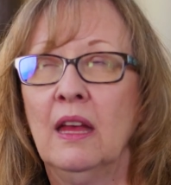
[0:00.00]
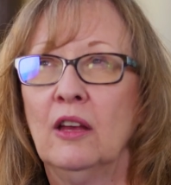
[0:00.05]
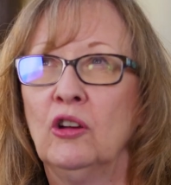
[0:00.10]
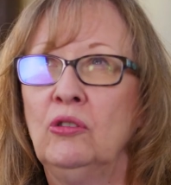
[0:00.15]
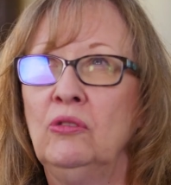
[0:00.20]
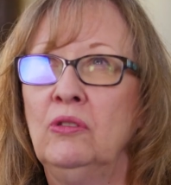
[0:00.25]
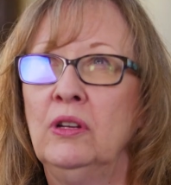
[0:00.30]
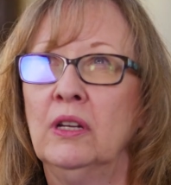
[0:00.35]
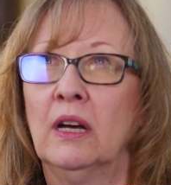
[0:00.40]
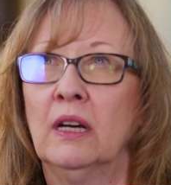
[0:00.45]

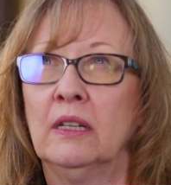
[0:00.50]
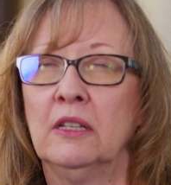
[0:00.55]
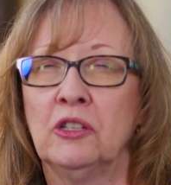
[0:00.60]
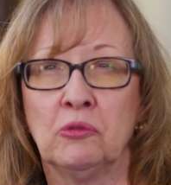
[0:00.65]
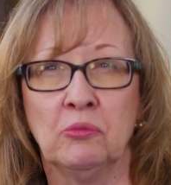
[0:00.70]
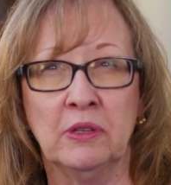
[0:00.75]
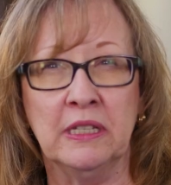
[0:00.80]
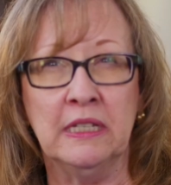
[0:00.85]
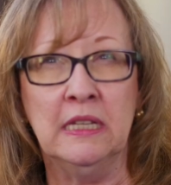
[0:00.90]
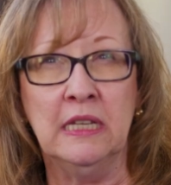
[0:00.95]
who God
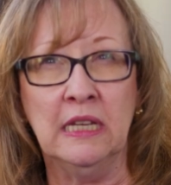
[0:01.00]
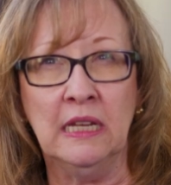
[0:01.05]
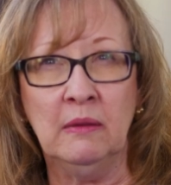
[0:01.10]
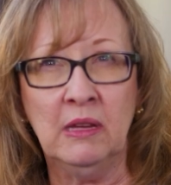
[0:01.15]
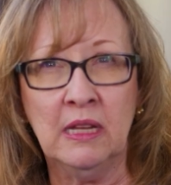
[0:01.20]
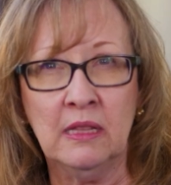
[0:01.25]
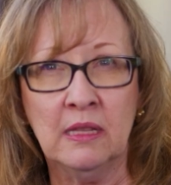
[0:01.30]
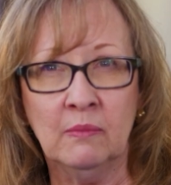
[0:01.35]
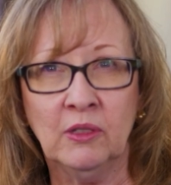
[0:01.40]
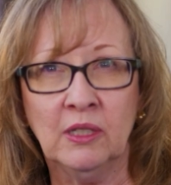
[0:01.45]
is
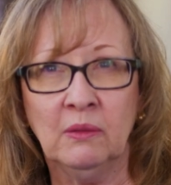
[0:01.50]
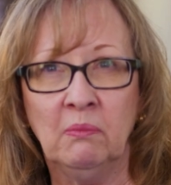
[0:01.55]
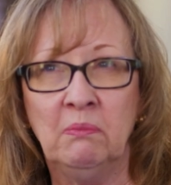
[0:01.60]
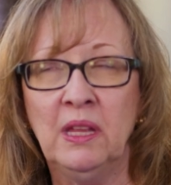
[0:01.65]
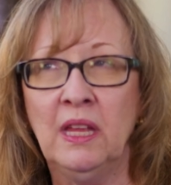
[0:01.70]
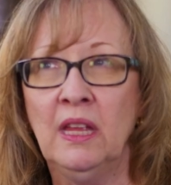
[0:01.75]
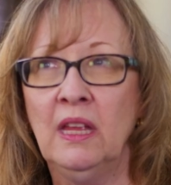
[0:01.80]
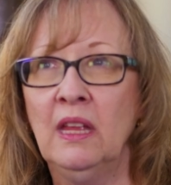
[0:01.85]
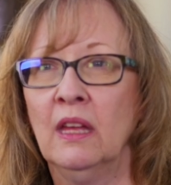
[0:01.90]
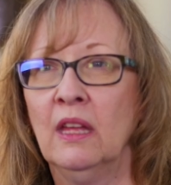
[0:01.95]
redeeming them to
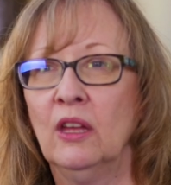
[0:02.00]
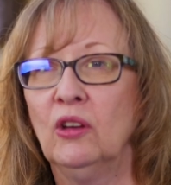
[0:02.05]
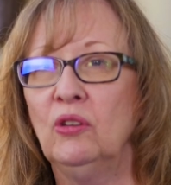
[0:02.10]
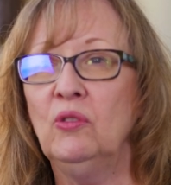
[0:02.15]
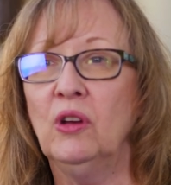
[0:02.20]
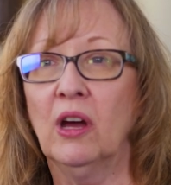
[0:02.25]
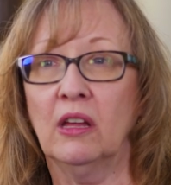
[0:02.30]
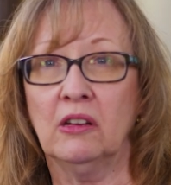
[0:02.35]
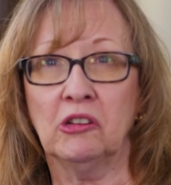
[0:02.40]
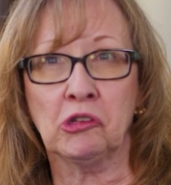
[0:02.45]
be, who
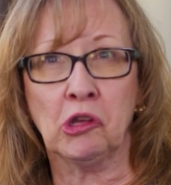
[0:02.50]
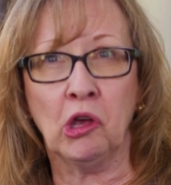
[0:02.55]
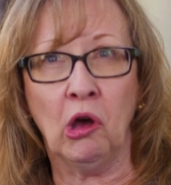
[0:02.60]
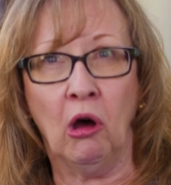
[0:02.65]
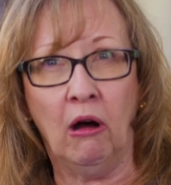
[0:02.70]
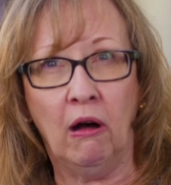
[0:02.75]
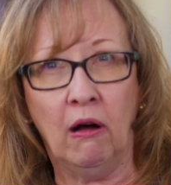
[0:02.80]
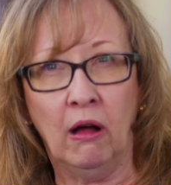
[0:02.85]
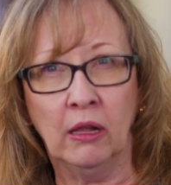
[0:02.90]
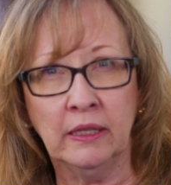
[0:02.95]
God is
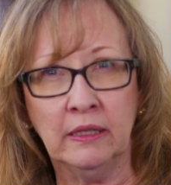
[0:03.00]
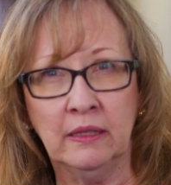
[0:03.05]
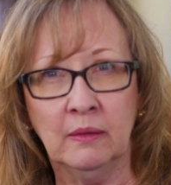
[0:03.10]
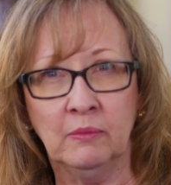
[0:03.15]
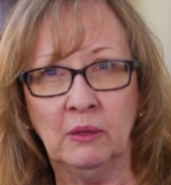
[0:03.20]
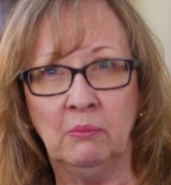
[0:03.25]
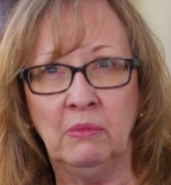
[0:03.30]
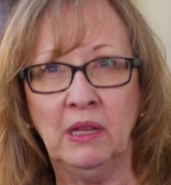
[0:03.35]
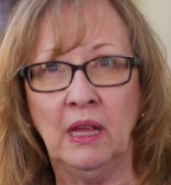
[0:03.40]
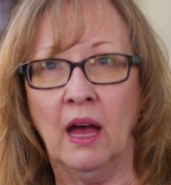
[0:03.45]
calling them
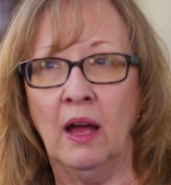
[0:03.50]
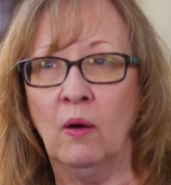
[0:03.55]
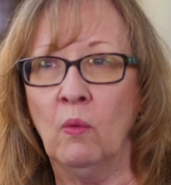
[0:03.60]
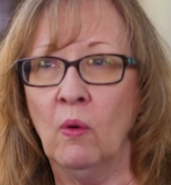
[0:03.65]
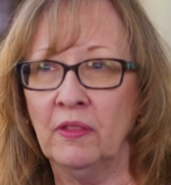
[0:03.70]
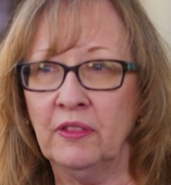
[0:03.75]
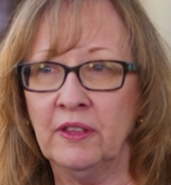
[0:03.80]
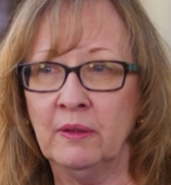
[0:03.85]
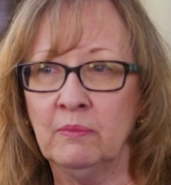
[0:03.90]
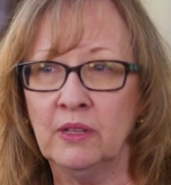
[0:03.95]
to be. I
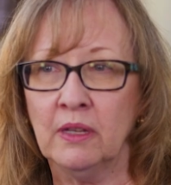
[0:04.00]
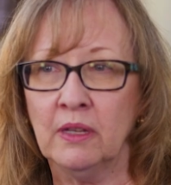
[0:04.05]
want them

Instructions for the task: The output should consist of the records above, reproduced exactly, without pictures.

Output for this task:
[0:00.00]
[0:00.05]
[0:00.10]
[0:00.15]
[0:00.20]
[0:00.25]
[0:00.30]
[0:00.35]
[0:00.40]
[0:00.45]

[0:00.50]
[0:00.55]
[0:00.60]
[0:00.65]
[0:00.70]
[0:00.75]
[0:00.80]
[0:00.85]
[0:00.90]
[0:00.95]
who God
[0:01.00]
[0:01.05]
[0:01.10]
[0:01.15]
[0:01.20]
[0:01.25]
[0:01.30]
[0:01.35]
[0:01.40]
[0:01.45]
is
[0:01.50]
[0:01.55]
[0:01.60]
[0:01.65]
[0:01.70]
[0:01.75]
[0:01.80]
[0:01.85]
[0:01.90]
[0:01.95]
redeeming them to
[0:02.00]
[0:02.05]
[0:02.10]
[0:02.15]
[0:02.20]
[0:02.25]
[0:02.30]
[0:02.35]
[0:02.40]
[0:02.45]
be, who
[0:02.50]
[0:02.55]
[0:02.60]
[0:02.65]
[0:02.70]
[0:02.75]
[0:02.80]
[0:02.85]
[0:02.90]
[0:02.95]
God is
[0:03.00]
[0:03.05]
[0:03.10]
[0:03.15]
[0:03.20]
[0:03.25]
[0:03.30]
[0:03.35]
[0:03.40]
[0:03.45]
calling them
[0:03.50]
[0:03.55]
[0:03.60]
[0:03.65]
[0:03.70]
[0:03.75]
[0:03.80]
[0:03.85]
[0:03.90]
[0:03.95]
to be. I
[0:04.00]
[0:04.05]
want them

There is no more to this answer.